--- RECORDS FOR THIS TASK ---
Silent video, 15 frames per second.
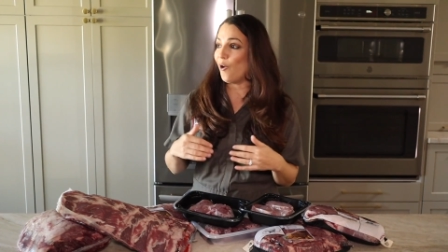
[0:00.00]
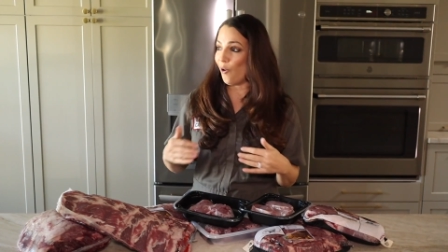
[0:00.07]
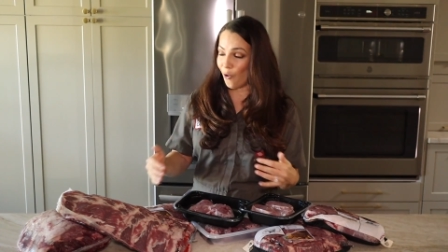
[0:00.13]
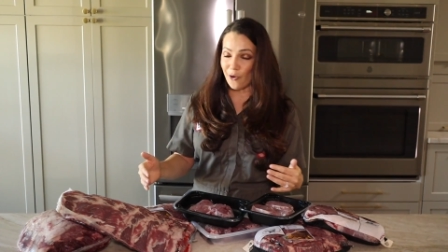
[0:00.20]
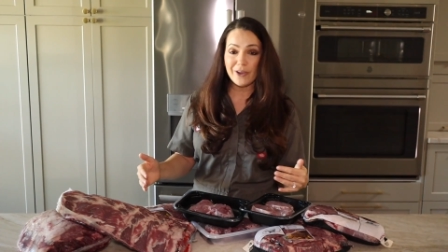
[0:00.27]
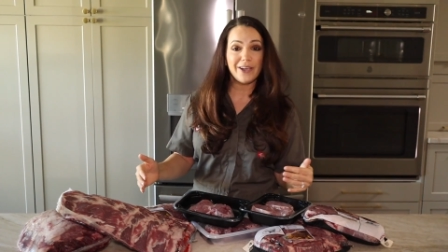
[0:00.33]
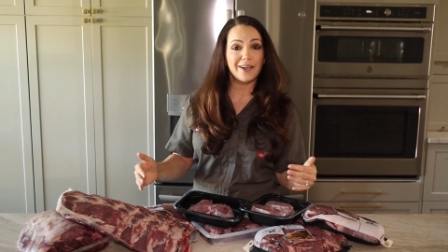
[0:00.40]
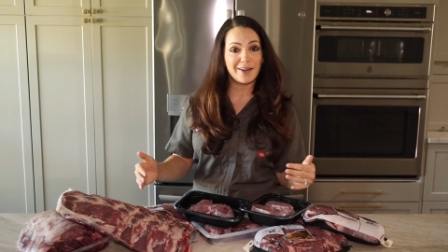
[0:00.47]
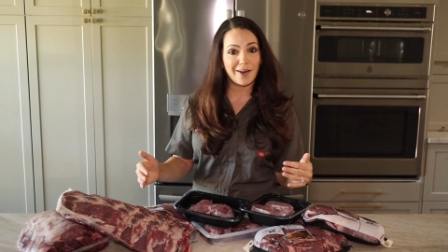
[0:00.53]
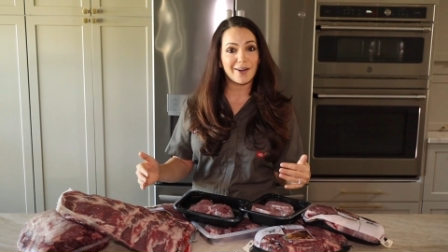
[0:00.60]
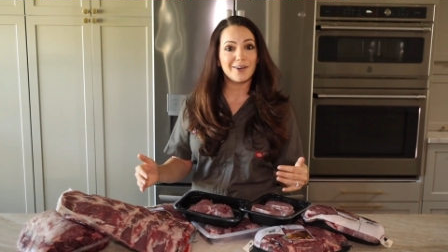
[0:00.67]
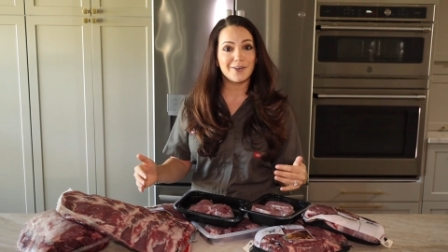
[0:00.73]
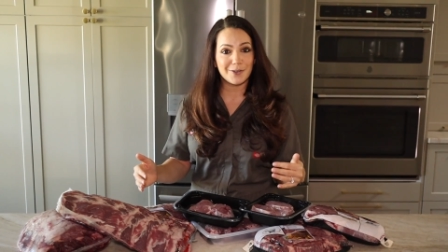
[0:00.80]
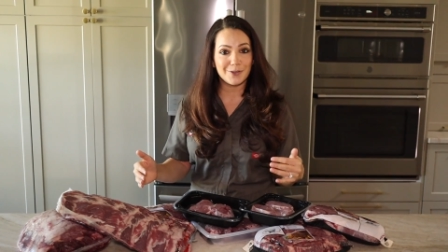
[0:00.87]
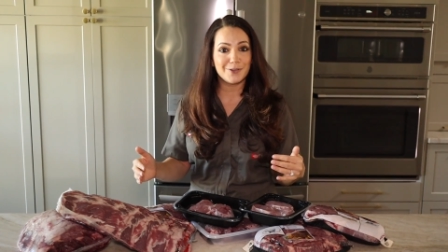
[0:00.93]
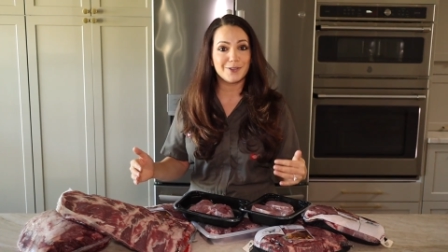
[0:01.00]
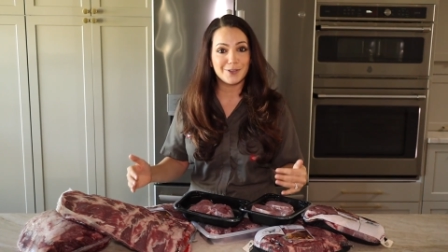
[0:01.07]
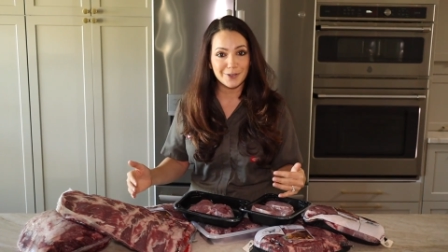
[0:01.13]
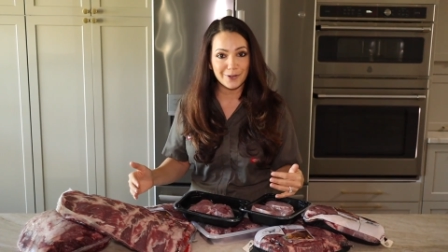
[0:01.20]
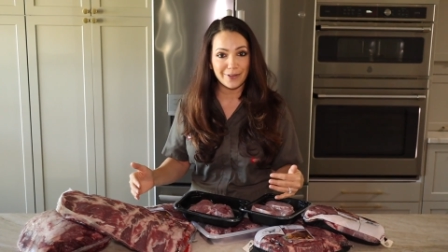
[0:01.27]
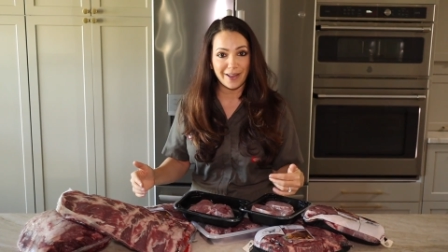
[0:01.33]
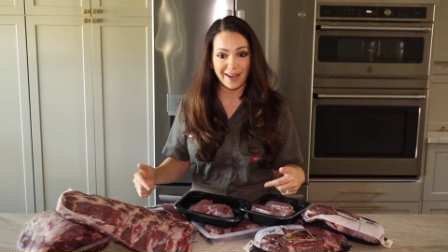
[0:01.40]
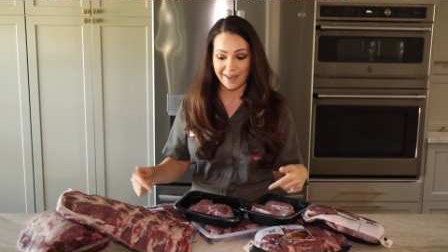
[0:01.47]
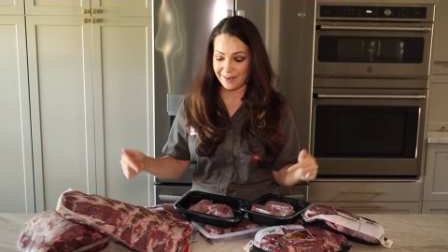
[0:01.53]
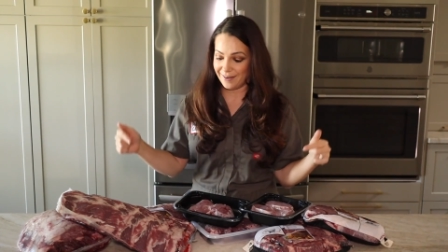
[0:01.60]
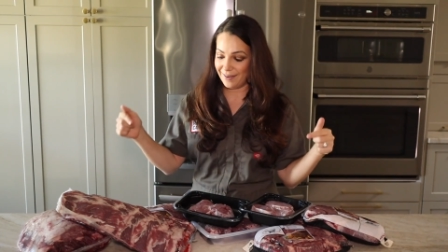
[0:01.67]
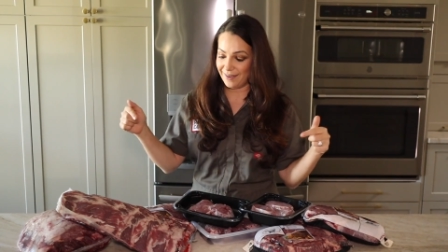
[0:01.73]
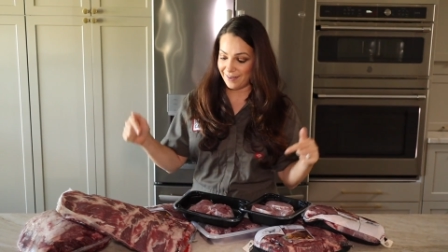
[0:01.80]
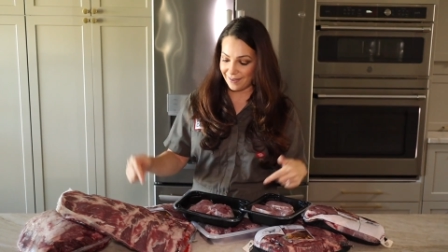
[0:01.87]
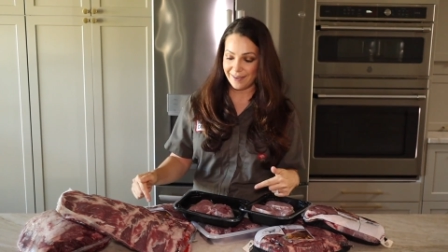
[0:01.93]
all you got to do that
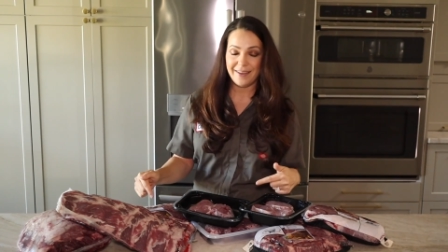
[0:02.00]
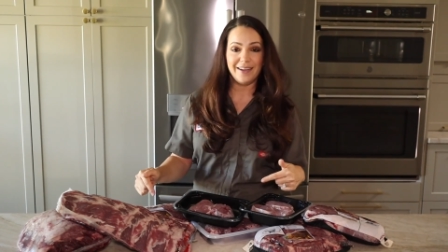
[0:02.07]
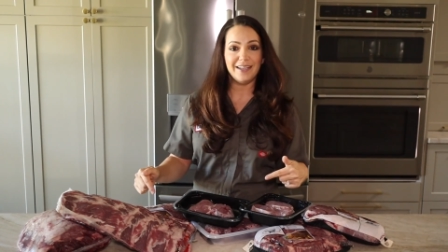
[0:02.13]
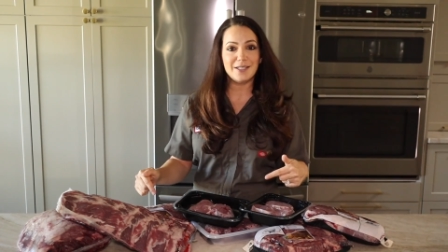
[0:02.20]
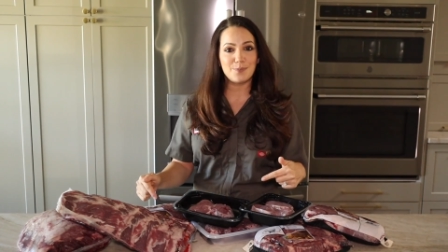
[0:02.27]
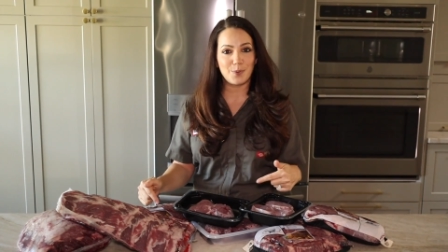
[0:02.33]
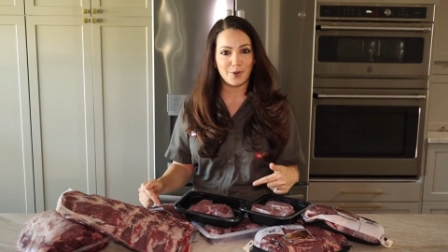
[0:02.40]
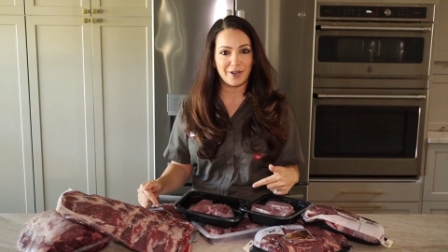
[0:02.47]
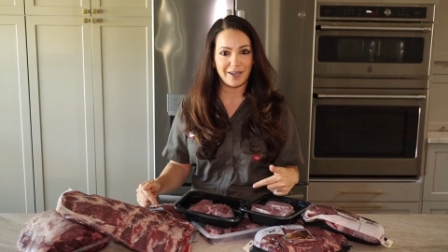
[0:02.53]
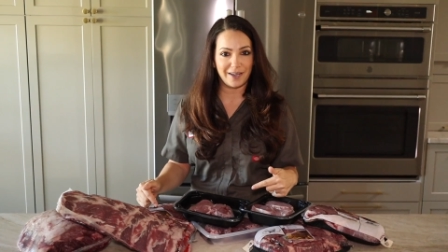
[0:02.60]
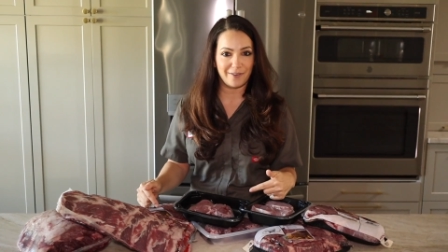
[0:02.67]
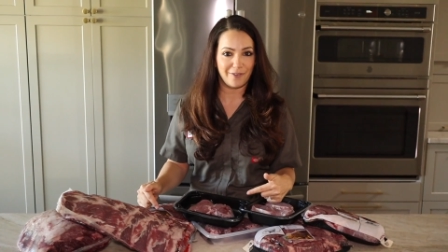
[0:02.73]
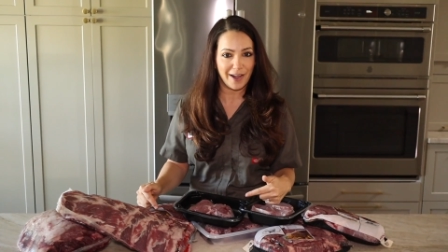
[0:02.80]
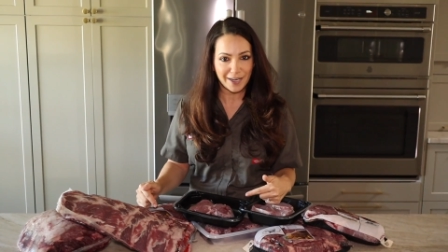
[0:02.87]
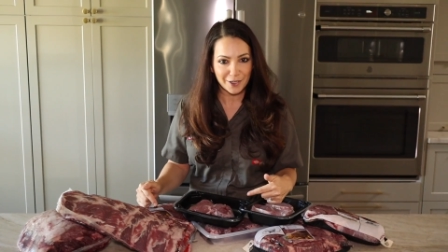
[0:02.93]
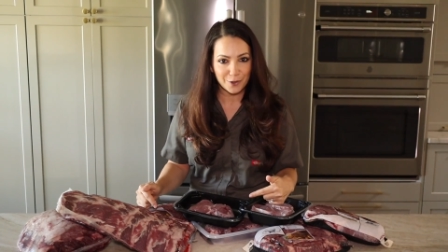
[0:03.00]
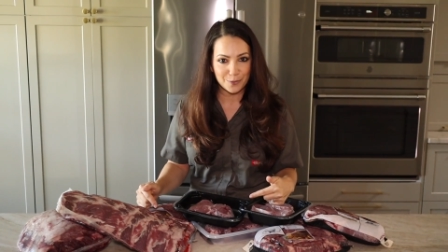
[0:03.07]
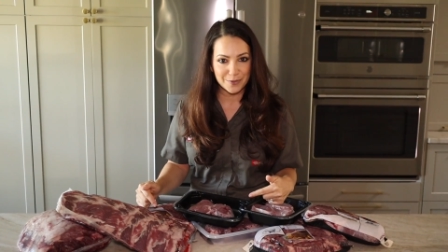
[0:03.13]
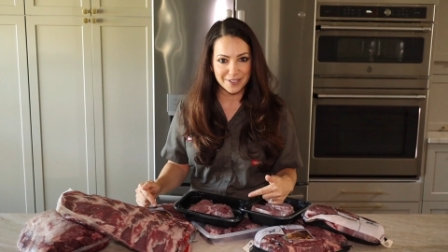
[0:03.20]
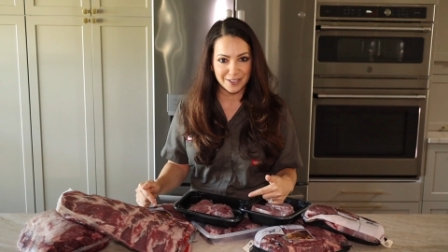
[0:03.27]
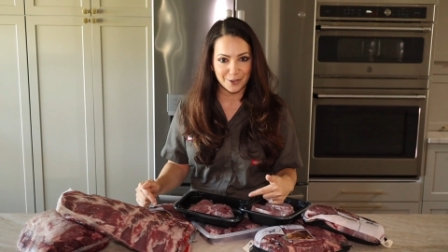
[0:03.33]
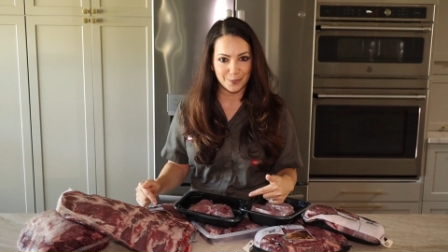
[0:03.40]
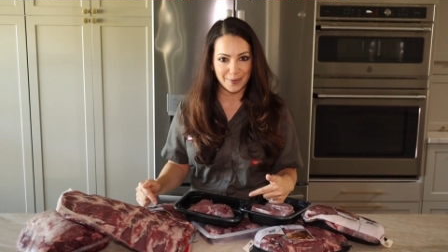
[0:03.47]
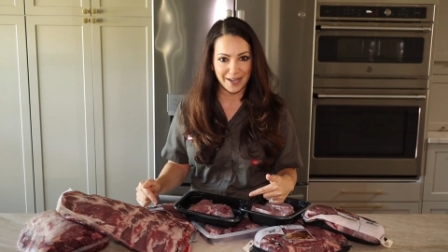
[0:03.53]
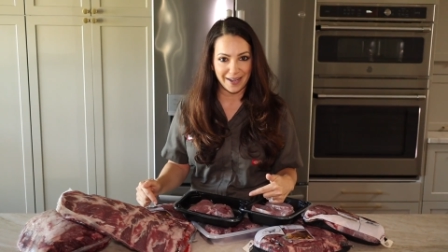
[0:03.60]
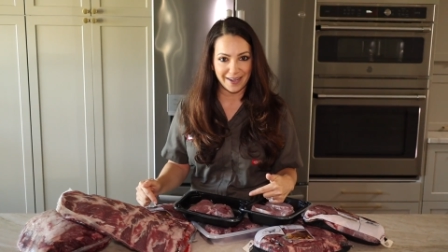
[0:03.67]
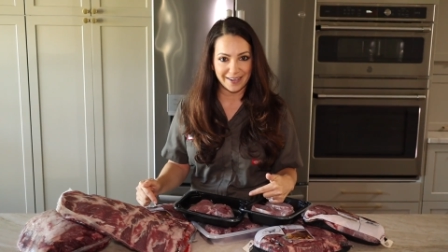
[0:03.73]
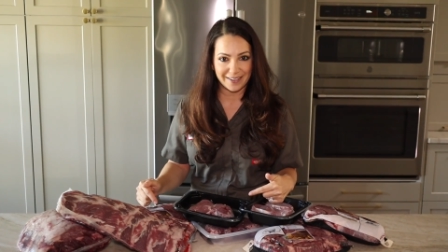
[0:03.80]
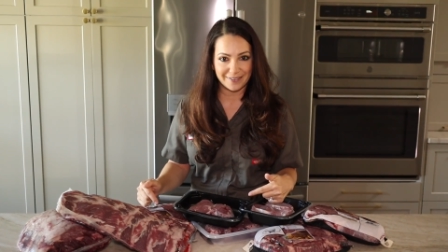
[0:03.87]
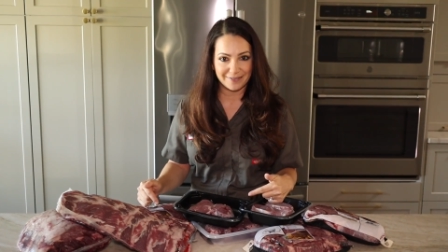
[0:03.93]
is put it in a vacuum seal bag.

--- ASSIGNMENT ---
Write out the data exactly, and exclude every picture it holds.

--- YOUR RESPONSE ---
Silent video, 15 frames per second.
[0:00.00]
[0:00.07]
[0:00.13]
[0:00.20]
[0:00.27]
[0:00.33]
[0:00.40]
[0:00.47]
[0:00.53]
[0:00.60]
[0:00.67]
[0:00.73]
[0:00.80]
[0:00.87]
[0:00.93]
[0:01.00]
[0:01.07]
[0:01.13]
[0:01.20]
[0:01.27]
[0:01.33]
[0:01.40]
[0:01.47]
[0:01.53]
[0:01.60]
[0:01.67]
[0:01.73]
[0:01.80]
[0:01.87]
[0:01.93]
all you got to do that
[0:02.00]
[0:02.07]
[0:02.13]
[0:02.20]
[0:02.27]
[0:02.33]
[0:02.40]
[0:02.47]
[0:02.53]
[0:02.60]
[0:02.67]
[0:02.73]
[0:02.80]
[0:02.87]
[0:02.93]
[0:03.00]
[0:03.07]
[0:03.13]
[0:03.20]
[0:03.27]
[0:03.33]
[0:03.40]
[0:03.47]
[0:03.53]
[0:03.60]
[0:03.67]
[0:03.73]
[0:03.80]
[0:03.87]
[0:03.93]
is put it in a vacuum seal bag.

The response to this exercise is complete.